Hi Ingo,
On Nov 14, 2007, at 12:46 AM, [EMAIL PROTECTED] wrote:
Hi Chuck,
many thanks for your suggestions. There are enough free file
handles, that can't be the problem. We have 15-20 instances per
application server with different ports, so that shouldn't be a
problem. And it is possible to continue working after the session
timeout. We are using a frameset, on top there is a menu. If the
menu is still visible and we get the connection timeout displayed
in the lower (which happens normally) frame we can just click at
any item in the menu and continue the work like nothing happened.
We will try the measuring of response times as well but we don't
expect much of this. We get the session timeout immediately after
clicking somewhere, there is no waiting time.
That sounds odd to me. I am not sure why that would be. Is it
possible that the previous request for that instance timed out and
caused wotaskd to mark it as unresponsive? If so, the next request
would result in the session timeout message appearing immediately.
The only other thing I can think of is that it might be network
related. When the app does this, take a look in top.
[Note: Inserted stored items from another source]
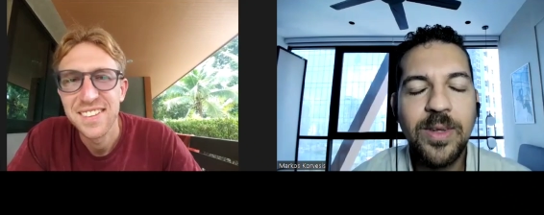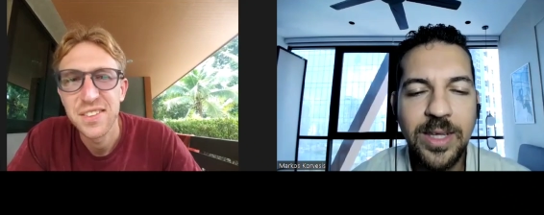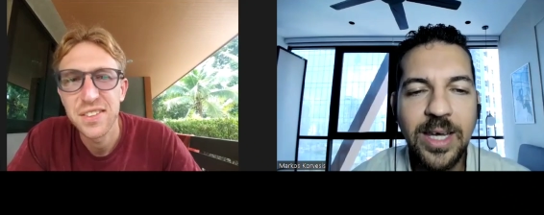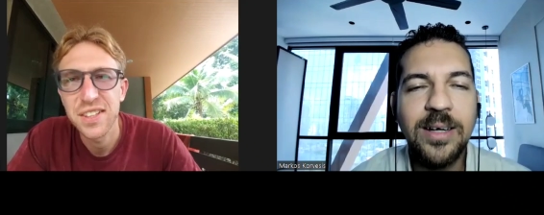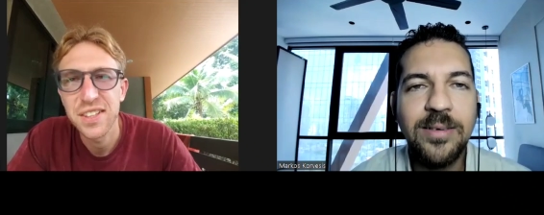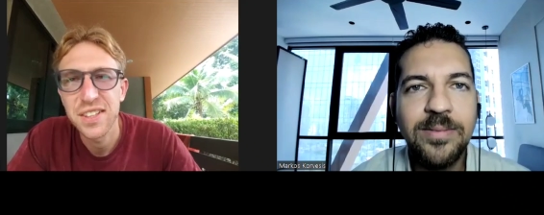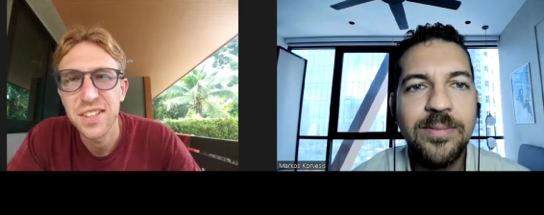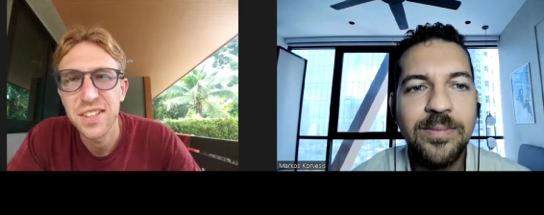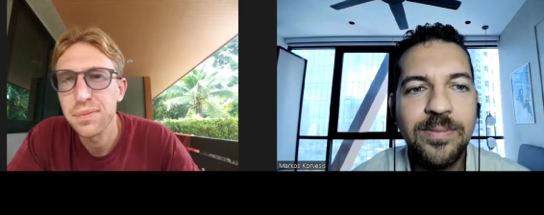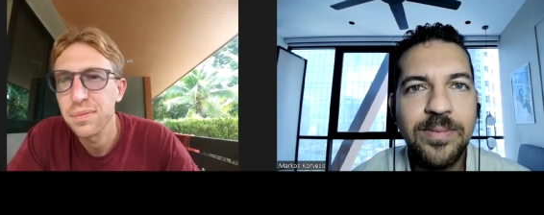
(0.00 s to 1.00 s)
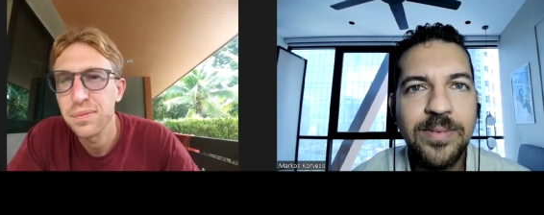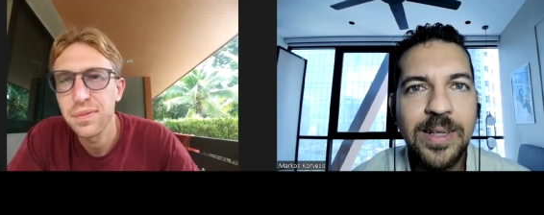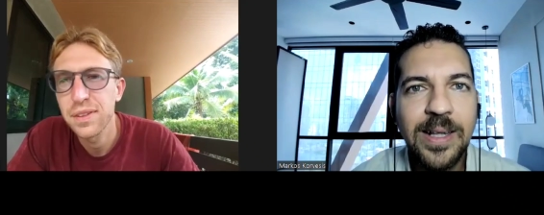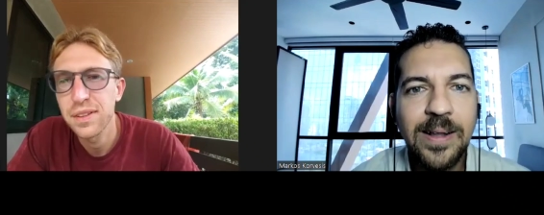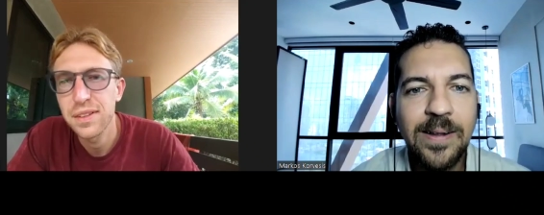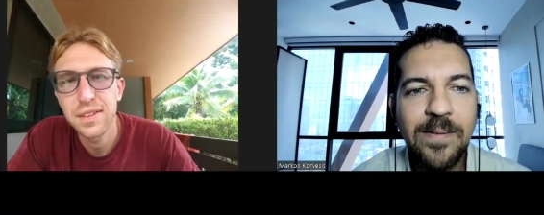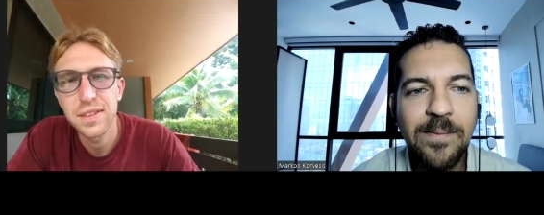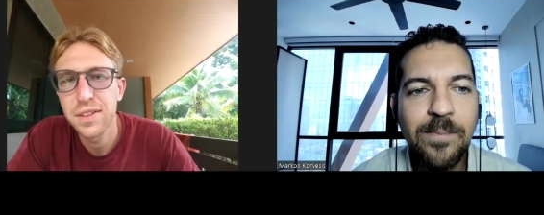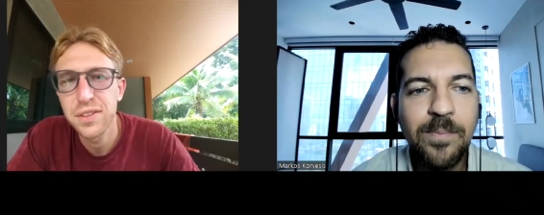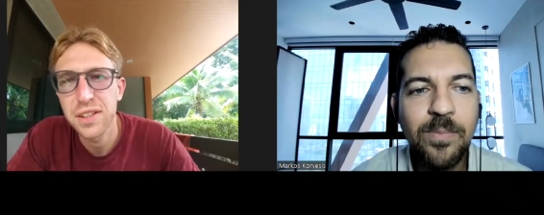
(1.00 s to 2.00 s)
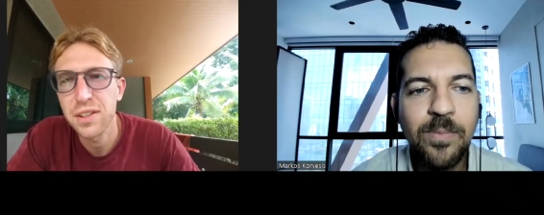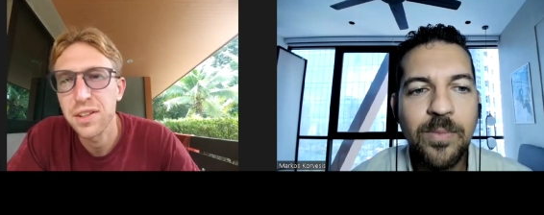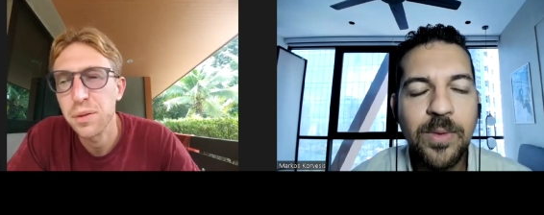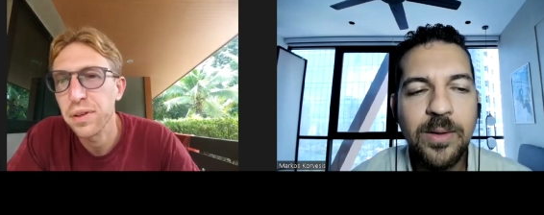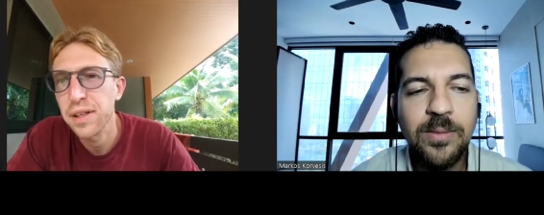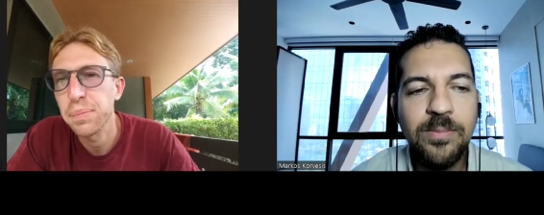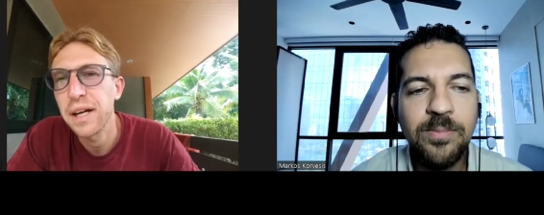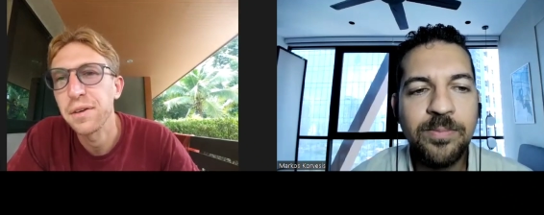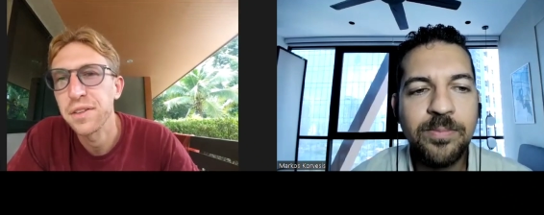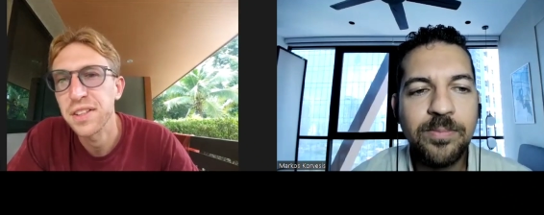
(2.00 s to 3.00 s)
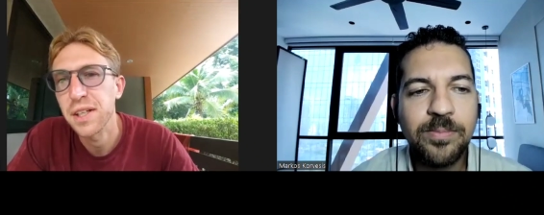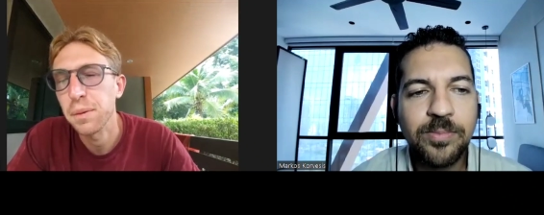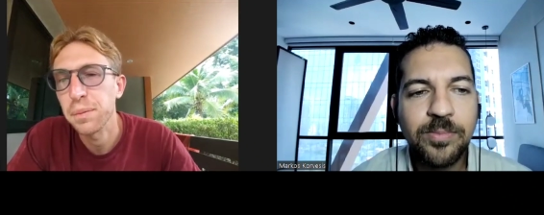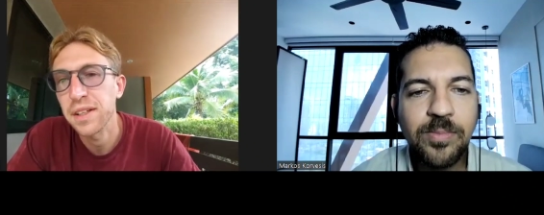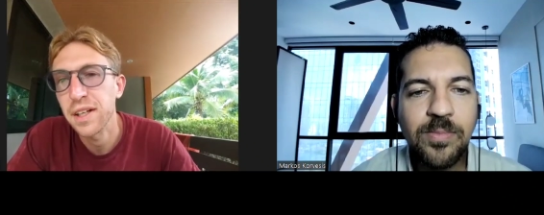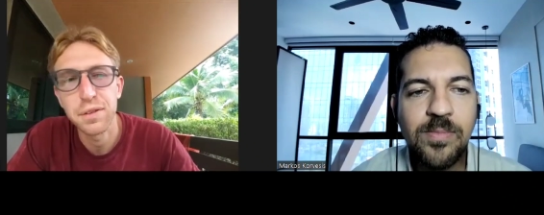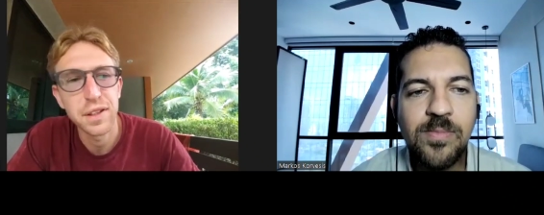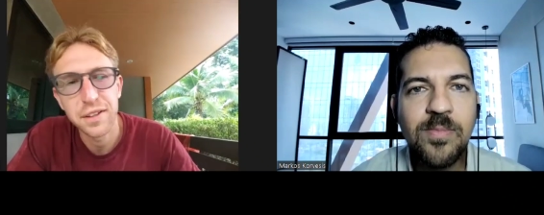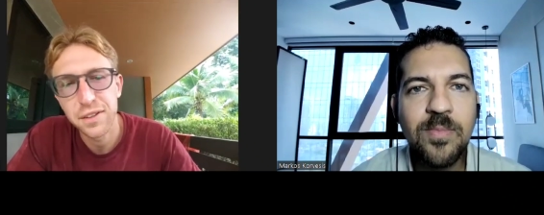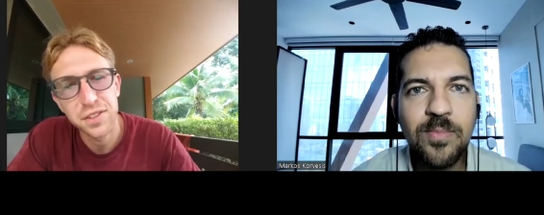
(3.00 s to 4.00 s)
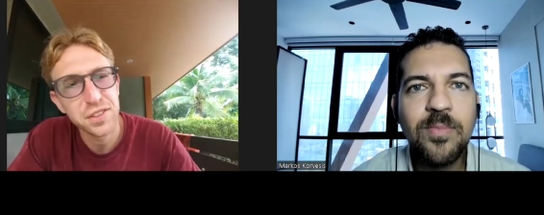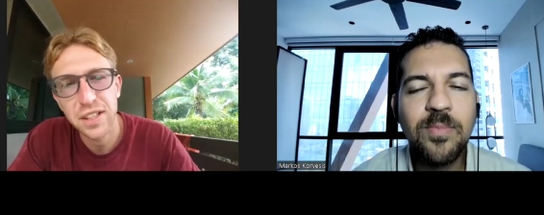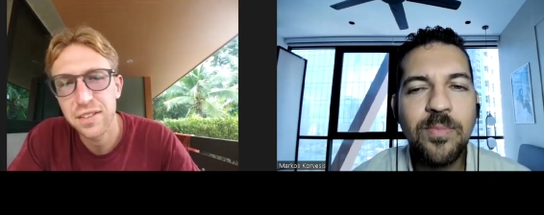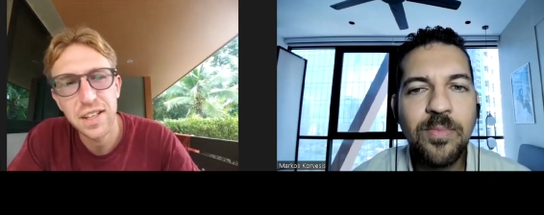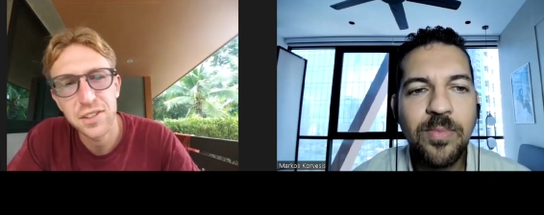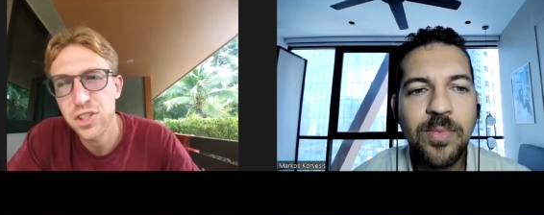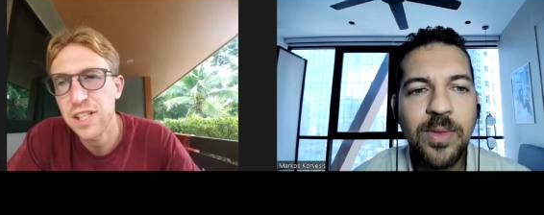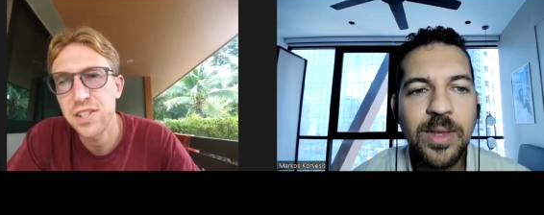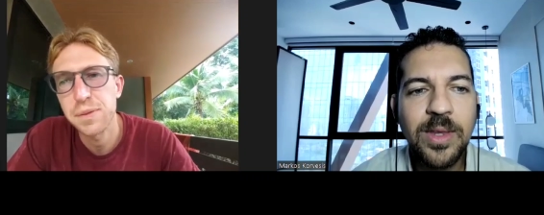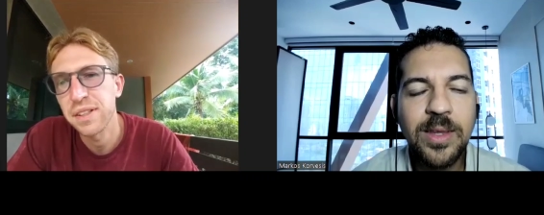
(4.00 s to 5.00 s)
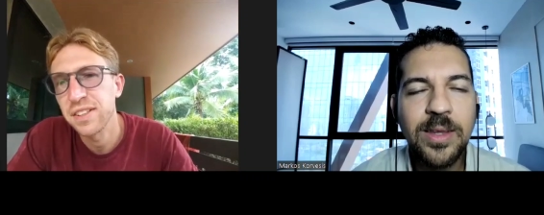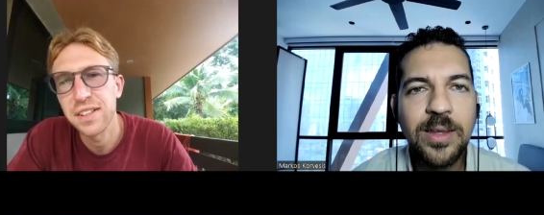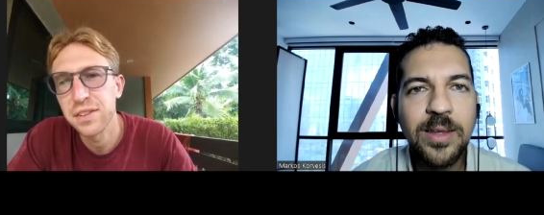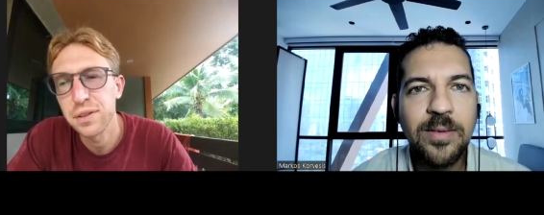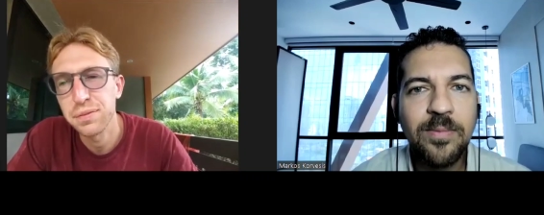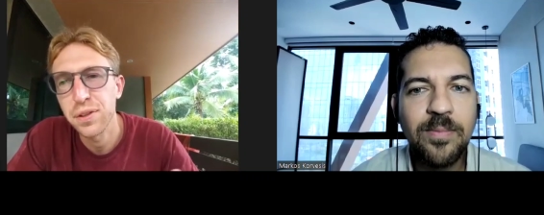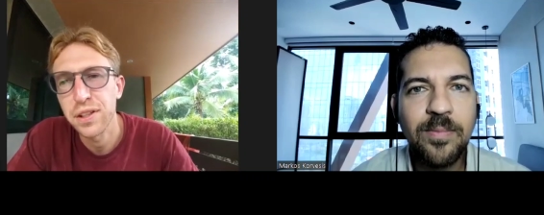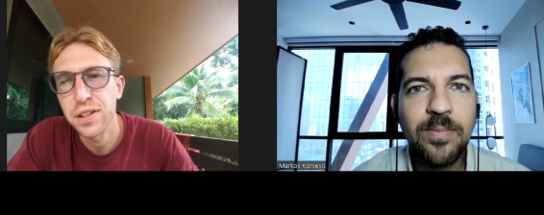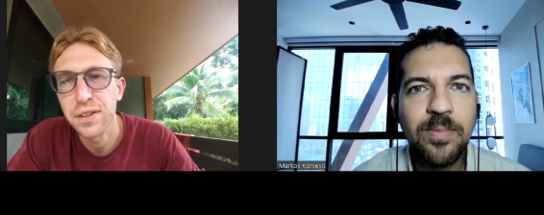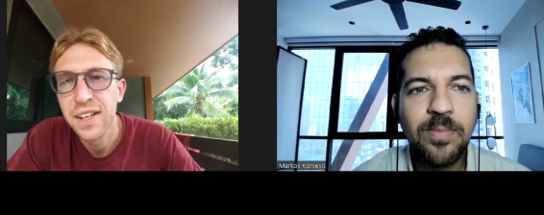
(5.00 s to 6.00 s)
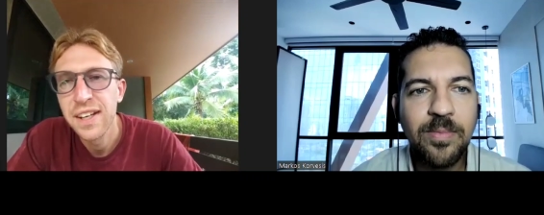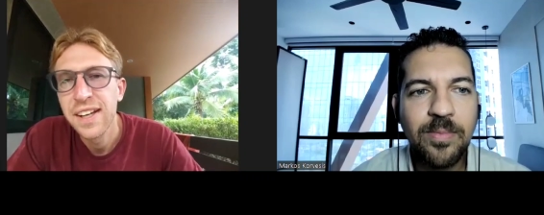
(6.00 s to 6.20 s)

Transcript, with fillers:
Speaker 1: So yeah. instead of using all your brain power to come up with a cover letter, just ask ChatGPT to do it for you.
How many
threads does each instance have?
And it happens in times without much traffic as well.
That is what makes me think it might be something on those machine
external to your applications.
But of course we will give it a try. I think it really is some
problem with server configuration. We didn't have this problems for
two years or something, but now the last months we get hundreds of
"false" session timeouts a day.
Has anything at all changed on the machines or network just before it
started to happen?
Chuck
On Nov 7, 2007, at 1:47 AM, [EMAIL PROTECTED] wrote:
Hi,
we have got a problem for some months now that we can’t find a
solution for.
The situation: We have an application that is running on four
different application servers (with quite some instances on each
server, servers running on linux) controlled by monitors running
on two of those servers (each monitor is responsible for 2
servers). The wotaskd is running on each server as well. Finally
we got two web servers (Apache 2.0.49). We use Java 1.4.2,
WebObjects 5.2.3.
The problem: Several times a day on each of the instances we got
session timeouts (SessionRestorationErrors). But the sessions
don’t time out, the requests are placed on the wrong instances.
Of course, the session ids are not known on those wrong instances
so the SessionRestorationErrors take place.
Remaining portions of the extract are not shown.